Speaking With Tom Emmer

Until Monday, the only Republican candidate for Minnesota governor to visit the Daily Globe thus far as part of the current campaign was former state auditor Pat Anderson, who Tuesday opted to run for her former office instead.

I’ve now met Tom Emmer, who had a representative call me Monday morning to let me know his guy was in Worthington and was inter-ested in paying a visit. For-tunately, I had little else pressing going on (though I always encourage any folks wanting an appointment with me to make contact further in advance), and I wound up having a roughly 40-minute discussion with the Republican from Delano.

Emmer, 48, announced his run for governor last July. Married to wife Jacquie for 24 years, he is the father of six boys and one daughter. He’s served in the Minnesota House for the past five years and is now deputy leader of the Republican caucus.

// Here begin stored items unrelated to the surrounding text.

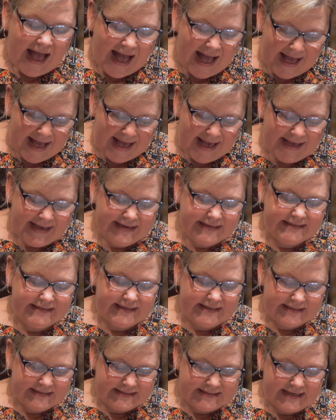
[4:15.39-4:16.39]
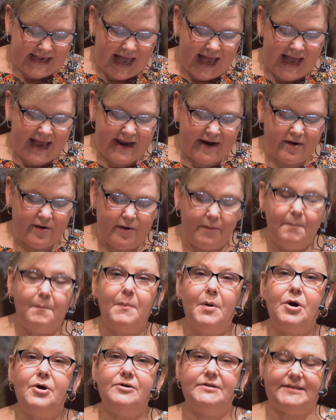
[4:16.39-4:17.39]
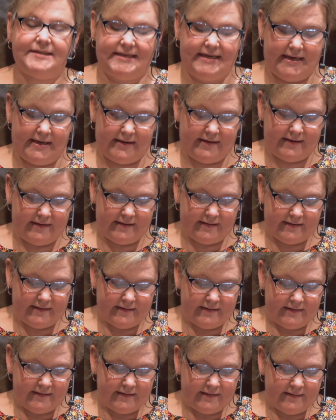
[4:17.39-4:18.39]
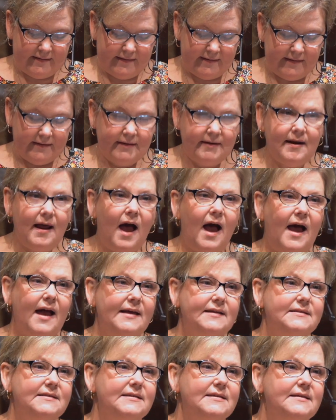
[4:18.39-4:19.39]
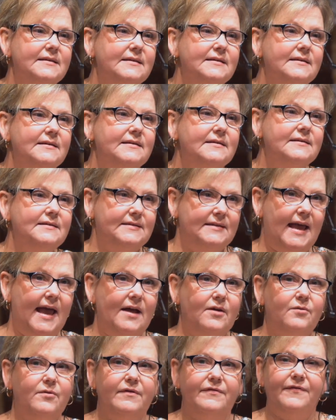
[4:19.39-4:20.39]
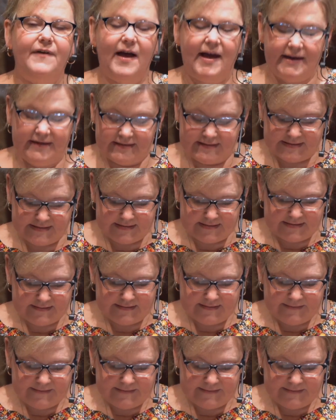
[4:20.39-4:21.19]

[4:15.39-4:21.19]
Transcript: I desire mercy, not sacrifice.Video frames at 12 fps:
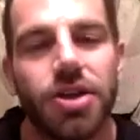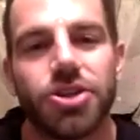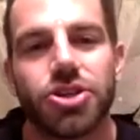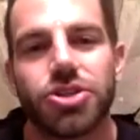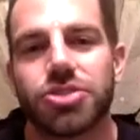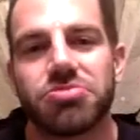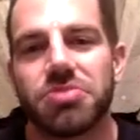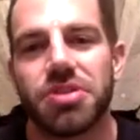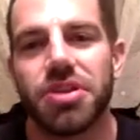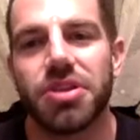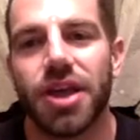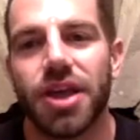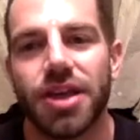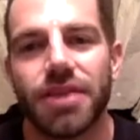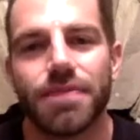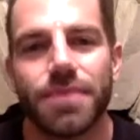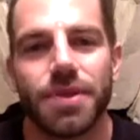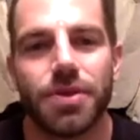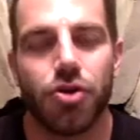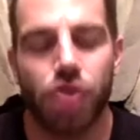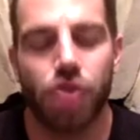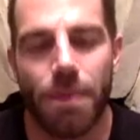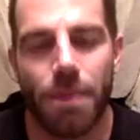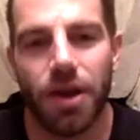just like,
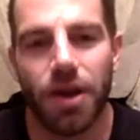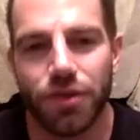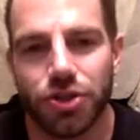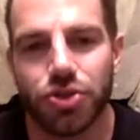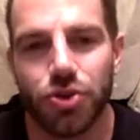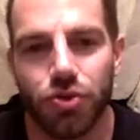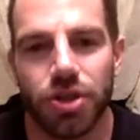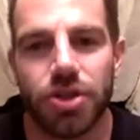crap love story.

“I think the next governor should know how hard it is to run a business in this state,” said Emmer, who has continued to maintain an active trial practice while serving as an elected official. “I’ve spent the better part of last 20 years defending peo-ple and their businesses against frivolous lawsuits. I think the next governor is going to need this kind of experience. … Our government is going to be so large, it’s literally sucking the atmosphere out of the private economy.”

The consolidation of some state government departments should be considered, Emmer said, and others could be scaled back considerably.

“The Met Council, for instance, was created to supervise or oversee development of sewers and airports, generally,” he explained. “I think people might be surprised to find out the Met Council is now the 26th largest employee in the state of Minnesota."

Lowering taxes along with workers compensation reform, tort reform, making permitting and licensing less excessive and eliminating unnecessary regulation are all part of Emmer’s solution to reduce the size of government. He said doing so would re-establish Minnesota as a “destination of opportunity,” as Emmer said he “read somewhere Minnesota ranks 50th in state-to-state migration.”

Emmer pointed out to me that he finished second to fellow House member Marty Seifert in a candidates’ straw poll just 11 weeks after declaring his candidacy. Out of 1,250 votes, he asserted, 90 percent had either Seifert’s or Emmer’s name on them. (People were allowed to vote for both their first and second choices.)

So, how would Emmer characterize the difference between him and Seifert?

“Marty has been in the legislature since he was 24 or 25,” Emmer said. “My life experience comes from the school of hard knocks. I’ve run a business in this state, meeting payroll … compared to a career that doesn’t include those. … I think this time (choosing the next governor), experience needs to come from outside government.”

When he first ran for the Minnesota House, Emmer said, “I was dumb enough to think it was a part-time job, and I still think it should be a part-time job. It’s not supposed to be a career; it’s supposed to be service.”

That service will include being part of what promises to be a difficult legislative session starting next month. Emmer believes most Democrats and Republicans agree that it isn’t the time to raise taxes, but isn’t sure how a bonding bill discussion will pan out.

“The big thing I will have a voice in has to do with this bonding bill,” he said. “When you can’t balance the budget, you don’t run up the credit card. … We’re starting with a $1.2 billion deficit, and there are folks who want $750,000 up to $1.5 billion in spending and charging it on the credit card. If you’re going to see any disagreements, that’s probably where they’re going to come.”

Emmer disagrees with a new bonding bill as a job-creation solution, calling it a “temporary stimulant.” The country was not built by government, but by people, he stated — and done so through “exchanging things of value.” When a government takes something of value (namely money) from people, it effectively subtracts from their ability to generate growth, he reasoned.

Emmer said he planned to attend a Worthington forum of Republican gubernatorial candidates last week that was cancelled due to the nasty weather. I know there is a candidates’ forum scheduled for Jan. 27 at the Minnesota Newspaper Association’s annual convention; I hope to see him and many other electoral hopefuls there.